Minimum requirements for ookinete to oocyst transformation in Plasmodium

Abstract

During their passage through a mosquito vector, malaria parasites undergo several developmental transformations including that from a motile zygote, the ookinete, to a sessile oocyst that develops beneath the basal lamina of the midgut epithelium. This transformation process is poorly understood and the oocyst is the least studied of all the stages in the malaria life cycle. We have used an in vitro culture system to monitor morphological features associated with transformation of Plasmodium berghei ookinetes and the role of basal lamina components in this process. We also describe the minimal requirements for transformation and early oocyst development. A defined sequence of events begins with the break-up of the inner surface membrane, specifically along the convex side of the ookinete, where a protrusion occurs. A distinct form, the transforming ookinete or took, has been identified in vitro and also observed in vivo. Contrary to previous suggestions, we have shown that no basal lamina components are required to trigger ookinete to oocyst transformation in vitro. We have demonstrated that transformation does not occur spontaneously; it is initiated in the presence of bicarbonate added to PBS, but it is not mediated by changes in pH alone. Transformation is a two-step process that is not completed unless a range of nutrients are also present. A minimal medium is defined which supports transformation and oocyst growth from 7.8 to 11.4microm by day 5 with 84% viability.
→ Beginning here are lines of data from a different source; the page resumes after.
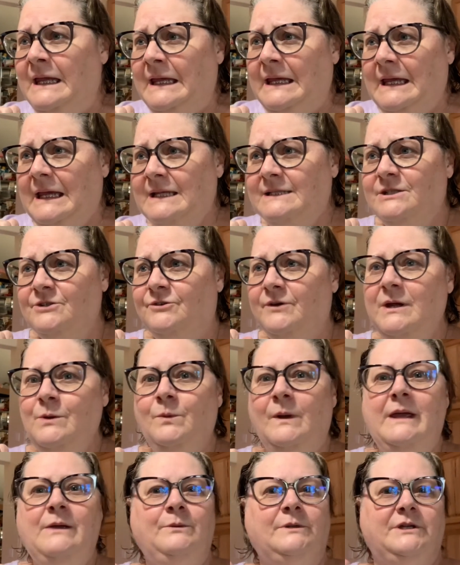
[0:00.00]
It's a great
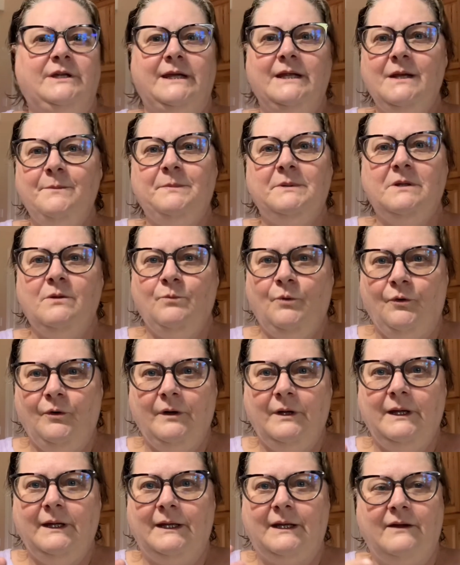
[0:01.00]
way when you get up in the
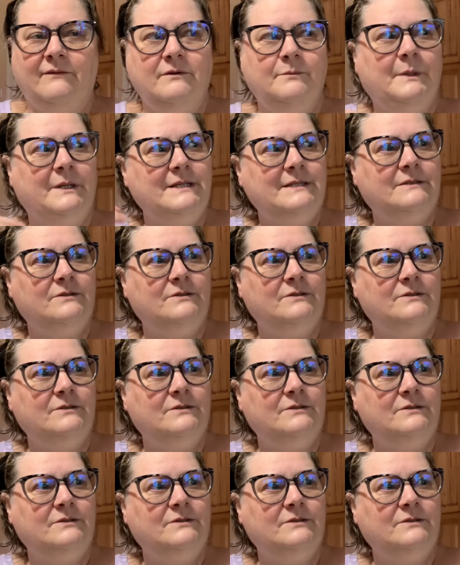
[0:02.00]
morning and everybody's so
We conclude that ookinete transformation is mediated by bicarbonate and occurs in a similar manner to the differentiation of sporozoite to the hepatic stage.

Fig. 1

Formation of young Plasmodium berghei oocysts in vitro. (A–C) P28 (surface) and DAPI (nuclear) staining of ookinetes (A), tooks (B) and young oocysts (C). (D) PbGFP_CON tooks during late transformation in culture. (E) PbGFP_CON early transforming ookinetes in Anopheles stephensi midguts 27 h post-blood feeding (composite of three images). (F) Image adapted from Sinden et al. (1987) (i–iv) to incorporate ookinete to oocyst transformation (v–vii). Transformation begins with a small hump forming on the outer, convex, edge of the ookinete, often towards the apical end. Transforming ookinetes (tooks) then take on a snail-like appearance (v) and the nucleus is observed to move into the developing oocyst. Remnants of the ookinete tips are clearly visible (distinguishing these forms from zygotes; (vi) just prior to the formation of spherical young oocysts. The entire population of ookinetes transform in 12–36 h, depending on nutrient availability.

Fig. 2

TEM images of an ookinete (A), and tooks (B–F) in vitro. (A) Ookinete, with nucleus (N), pellicle (P) and apical complex (AC) visible. (B) Early took: the AC is still clearly visible as are the microtubules (MT) and the beginning of the early oocyst wall, forming a hump on the outer ookinete edge. Membrane generated during this process differs from the ookinete pellicle (single arrow), and forms the basis of the oocyst wall (OW). (C) Early took: nuclear material can be seen to have moved into the newly formed area. Double and single membranes define the new OW and ookinete pellicle. Broken arrows indicate the transition areas from double to newly formed single membranes. (D and E) Mid-stage tooks showing microtubules below the remaining pellicle. (F) Late took: remnants of the ookinete tips with double membranes can be seen at either end of the forming oocyst: scale bar: A–C, 2 μm; D–F, 1 μm.

Fig. 3

Production of laminin by Drosophila melanogaster S2 cells. Cells were cultured at 27 °C in Schneider’s Insect Cell Medium supplemented with FBS and Pen/Strep. (A) Western blot to visualise laminin secreted into the medium. The supernatant from a confluent flask was subjected to SDS–PAGE and transferred to a nitrocellulose membrane. The blots were probed with anti-D. melanogaster laminin-1 (β- and γ-chains) polyclonal antibodies (lane 1). Molecular markers are shown on the right (lane 2) and the corresponding molecular weight labelled. (B) Laminin secretion by S2 cells was determined by ELISA and readings are expressed as cell equivalents per 100 μl of medium. Error bars = SEM and n = 3 wells.

Fig. 4

Maximal ookinete to oocyst transformation rates 24-h post-culture. Transformation rates were assessed by counting the number of parasites out of 100 that had changed from ookinete shape to young oocysts. No significant difference (ANOVA, F_(2,2) = 0.90, P = 0.422) was observed between full-culture conditions, culture without Matrigel and culture without Matrigel and Drosophila S2 cells. Bars represent SEM. The experiment was repeated three times and parasites counted in three separate wells for each condition.